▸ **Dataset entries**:
______________________________

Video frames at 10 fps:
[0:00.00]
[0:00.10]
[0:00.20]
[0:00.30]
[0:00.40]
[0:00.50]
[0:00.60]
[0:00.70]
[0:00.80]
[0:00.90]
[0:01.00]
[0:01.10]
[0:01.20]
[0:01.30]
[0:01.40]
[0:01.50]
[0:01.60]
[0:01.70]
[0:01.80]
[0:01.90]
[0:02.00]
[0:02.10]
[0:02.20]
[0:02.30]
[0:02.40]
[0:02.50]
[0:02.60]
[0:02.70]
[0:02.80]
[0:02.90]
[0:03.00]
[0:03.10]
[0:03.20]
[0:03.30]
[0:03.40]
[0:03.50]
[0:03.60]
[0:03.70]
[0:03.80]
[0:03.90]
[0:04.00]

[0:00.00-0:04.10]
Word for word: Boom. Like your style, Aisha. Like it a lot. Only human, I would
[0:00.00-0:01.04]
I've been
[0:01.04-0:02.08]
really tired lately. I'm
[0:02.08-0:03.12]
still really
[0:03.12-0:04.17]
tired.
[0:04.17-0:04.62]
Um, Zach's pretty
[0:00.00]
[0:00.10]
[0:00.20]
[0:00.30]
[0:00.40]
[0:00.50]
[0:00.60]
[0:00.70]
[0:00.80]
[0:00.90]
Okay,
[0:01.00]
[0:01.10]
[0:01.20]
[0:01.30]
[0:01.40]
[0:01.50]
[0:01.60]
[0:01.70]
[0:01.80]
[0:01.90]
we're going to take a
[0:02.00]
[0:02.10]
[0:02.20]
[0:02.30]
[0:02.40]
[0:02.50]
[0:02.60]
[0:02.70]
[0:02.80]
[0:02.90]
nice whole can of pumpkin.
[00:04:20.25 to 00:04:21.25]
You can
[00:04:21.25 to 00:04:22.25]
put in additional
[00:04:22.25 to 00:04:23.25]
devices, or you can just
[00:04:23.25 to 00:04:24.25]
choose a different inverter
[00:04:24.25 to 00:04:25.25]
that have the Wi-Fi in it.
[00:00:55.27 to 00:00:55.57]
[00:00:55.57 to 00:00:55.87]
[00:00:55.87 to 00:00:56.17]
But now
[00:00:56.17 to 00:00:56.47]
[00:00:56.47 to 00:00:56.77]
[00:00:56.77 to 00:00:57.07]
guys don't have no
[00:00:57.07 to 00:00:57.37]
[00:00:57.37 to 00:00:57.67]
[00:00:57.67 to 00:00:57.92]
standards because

______________________________

▸ **Action item**:
Would you repeat each of the records above exactly?

▸ **Output of the exercise**:
Video frames at 10 fps:
[0:00.00]
[0:00.10]
[0:00.20]
[0:00.30]
[0:00.40]
[0:00.50]
[0:00.60]
[0:00.70]
[0:00.80]
[0:00.90]
[0:01.00]
[0:01.10]
[0:01.20]
[0:01.30]
[0:01.40]
[0:01.50]
[0:01.60]
[0:01.70]
[0:01.80]
[0:01.90]
[0:02.00]
[0:02.10]
[0:02.20]
[0:02.30]
[0:02.40]
[0:02.50]
[0:02.60]
[0:02.70]
[0:02.80]
[0:02.90]
[0:03.00]
[0:03.10]
[0:03.20]
[0:03.30]
[0:03.40]
[0:03.50]
[0:03.60]
[0:03.70]
[0:03.80]
[0:03.90]
[0:04.00]

[0:00.00-0:04.10]
Word for word: Boom. Like your style, Aisha. Like it a lot. Only human, I would
[0:00.00-0:01.04]
I've been
[0:01.04-0:02.08]
really tired lately. I'm
[0:02.08-0:03.12]
still really
[0:03.12-0:04.17]
tired.
[0:04.17-0:04.62]
Um, Zach's pretty
[0:00.00]
[0:00.10]
[0:00.20]
[0:00.30]
[0:00.40]
[0:00.50]
[0:00.60]
[0:00.70]
[0:00.80]
[0:00.90]
Okay,
[0:01.00]
[0:01.10]
[0:01.20]
[0:01.30]
[0:01.40]
[0:01.50]
[0:01.60]
[0:01.70]
[0:01.80]
[0:01.90]
we're going to take a
[0:02.00]
[0:02.10]
[0:02.20]
[0:02.30]
[0:02.40]
[0:02.50]
[0:02.60]
[0:02.70]
[0:02.80]
[0:02.90]
nice whole can of pumpkin.
[00:04:20.25 to 00:04:21.25]
You can
[00:04:21.25 to 00:04:22.25]
put in additional
[00:04:22.25 to 00:04:23.25]
devices, or you can just
[00:04:23.25 to 00:04:24.25]
choose a different inverter
[00:04:24.25 to 00:04:25.25]
that have the Wi-Fi in it.
[00:00:55.27 to 00:00:55.57]
[00:00:55.57 to 00:00:55.87]
[00:00:55.87 to 00:00:56.17]
But now
[00:00:56.17 to 00:00:56.47]
[00:00:56.47 to 00:00:56.77]
[00:00:56.77 to 00:00:57.07]
guys don't have no
[00:00:57.07 to 00:00:57.37]
[00:00:57.37 to 00:00:57.67]
[00:00:57.67 to 00:00:57.92]
standards because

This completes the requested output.